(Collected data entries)
════

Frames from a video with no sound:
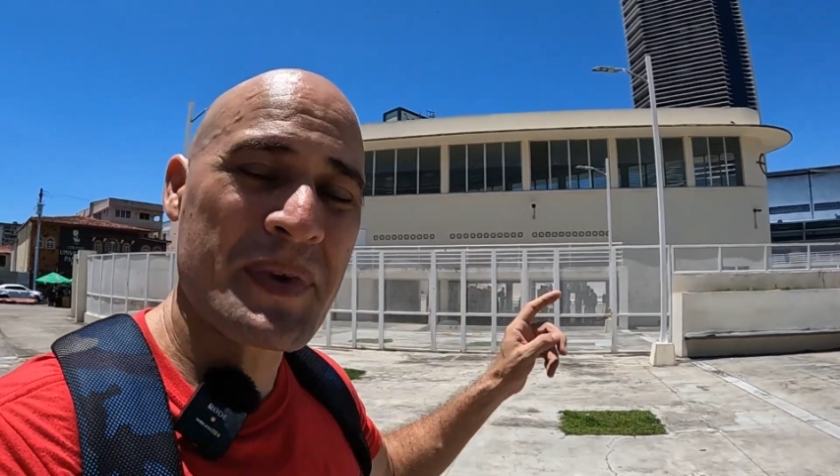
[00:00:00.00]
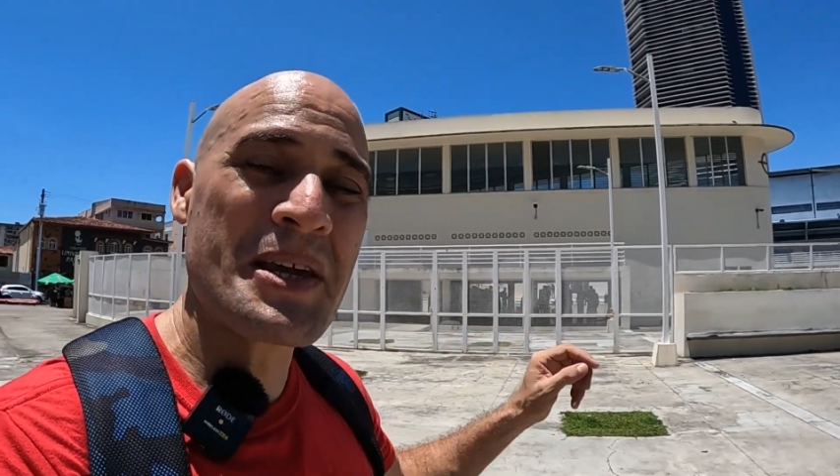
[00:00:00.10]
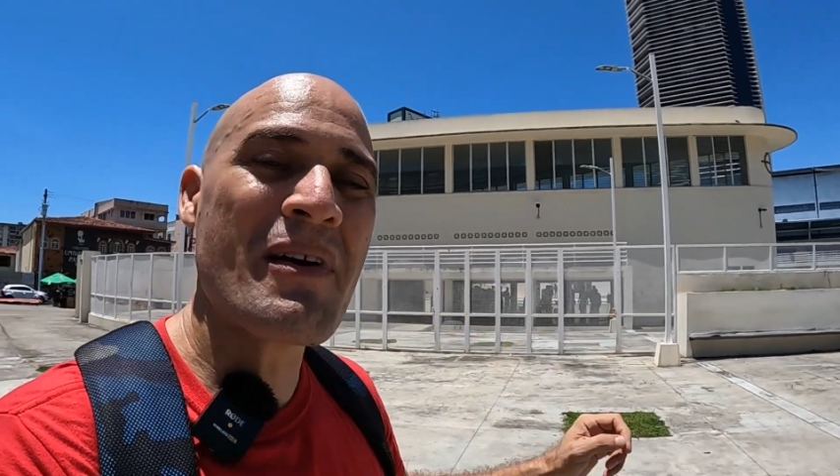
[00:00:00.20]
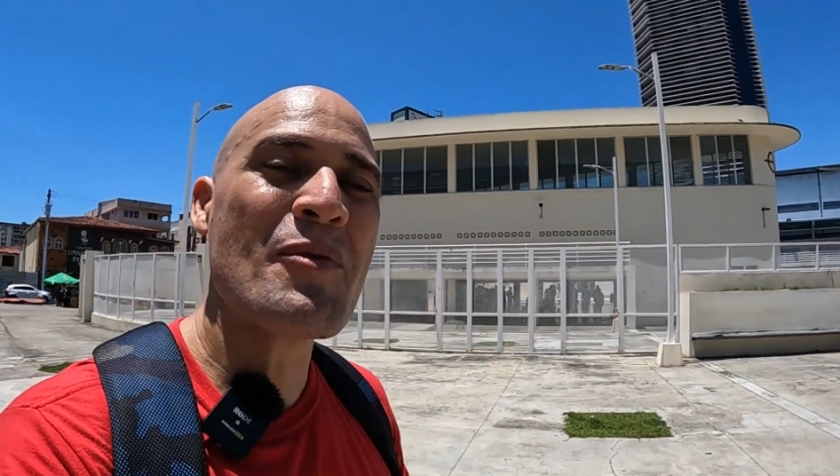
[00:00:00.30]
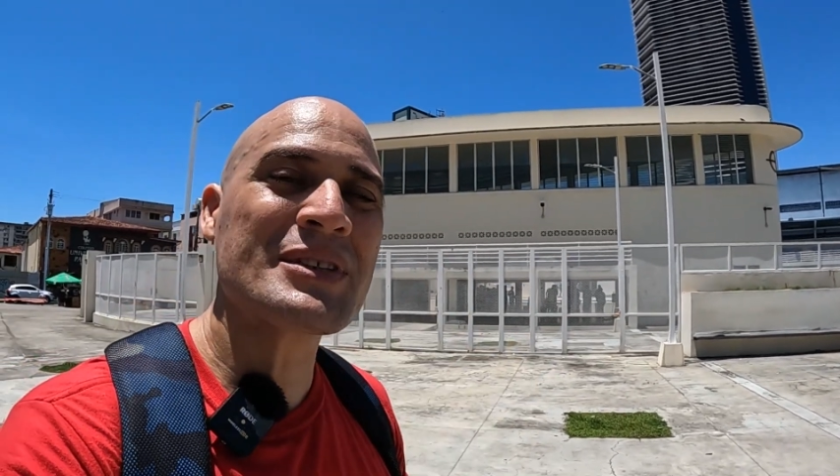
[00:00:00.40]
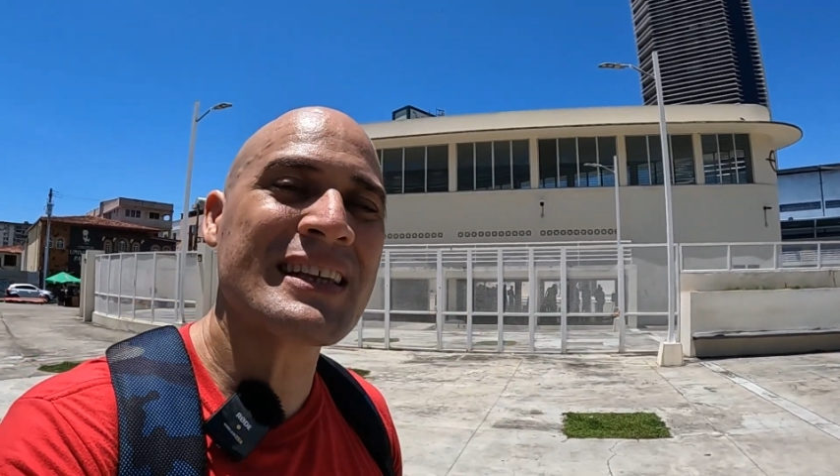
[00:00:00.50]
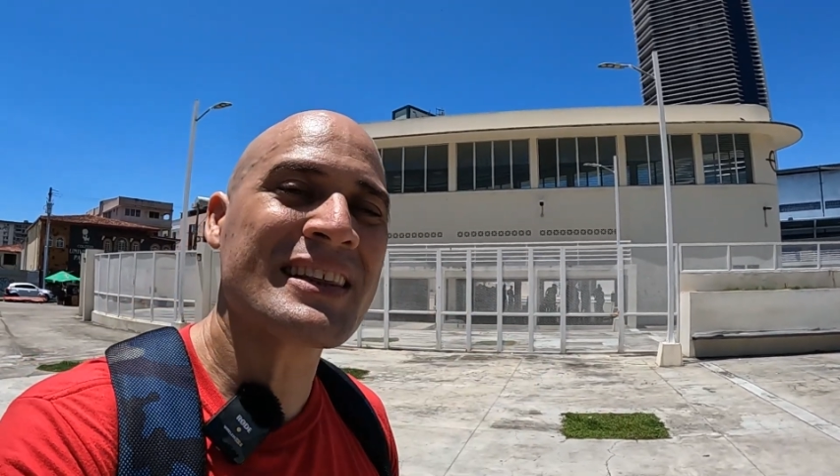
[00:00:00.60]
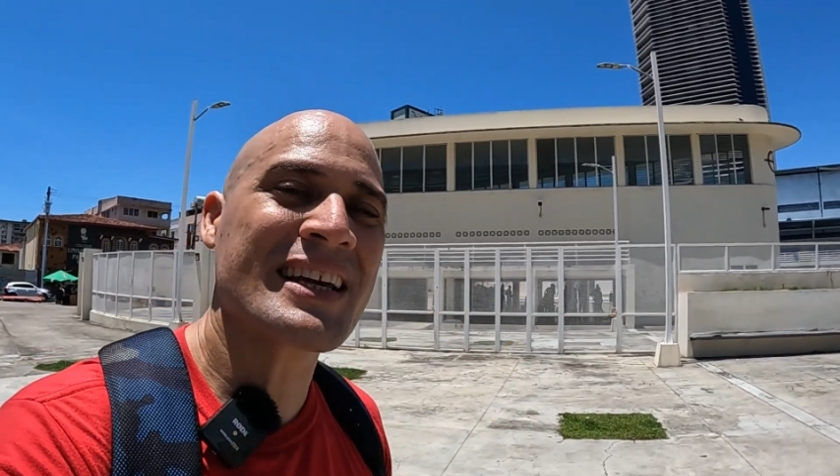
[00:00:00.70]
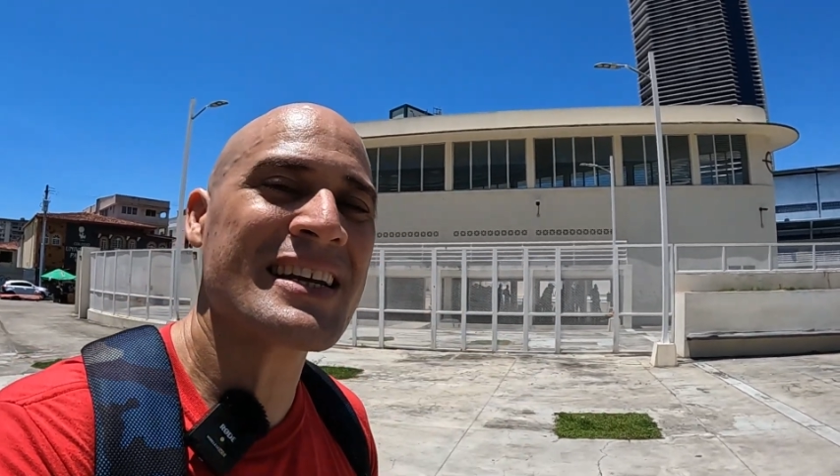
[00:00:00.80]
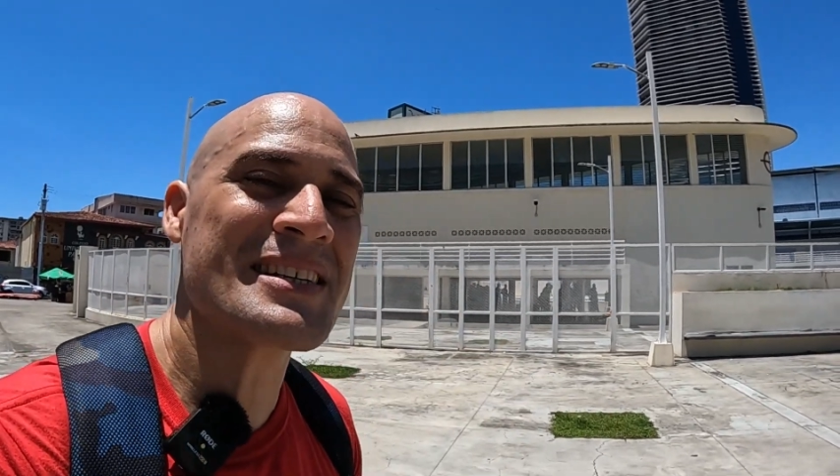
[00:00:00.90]
Y vamos a
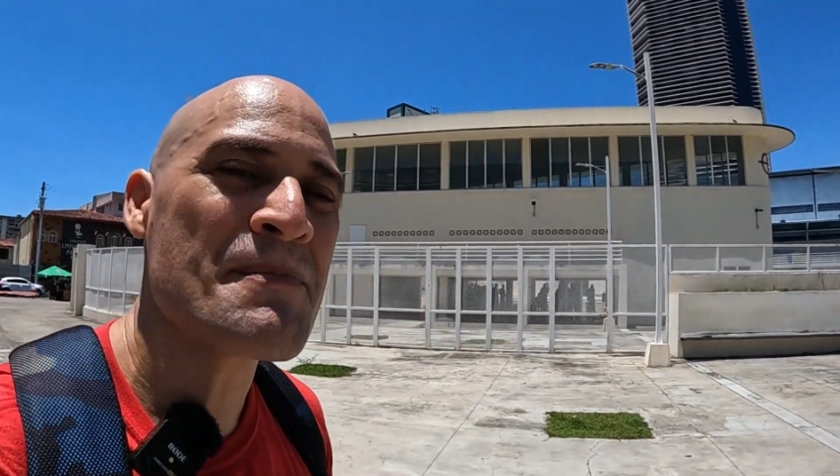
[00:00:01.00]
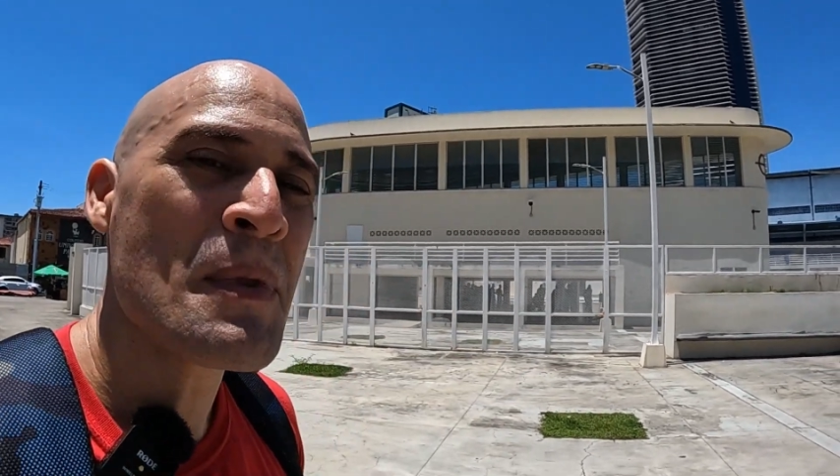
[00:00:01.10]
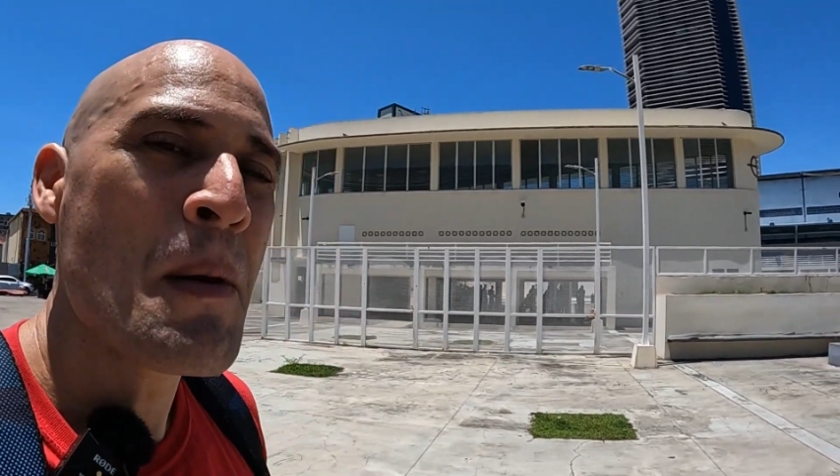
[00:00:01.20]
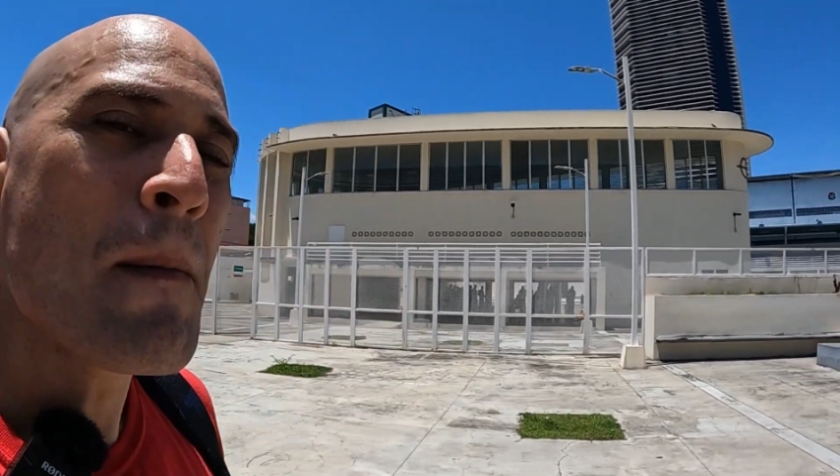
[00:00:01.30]
entrar allí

════

Repeat the lines exactly, starting with the line that contains "[00:00:00.60]" and ending with the last line of the entries. Keep both of those lines but no pictures.

[00:00:00.60]
[00:00:00.70]
[00:00:00.80]
[00:00:00.90]
Y vamos a
[00:00:01.00]
[00:00:01.10]
[00:00:01.20]
[00:00:01.30]
entrar allí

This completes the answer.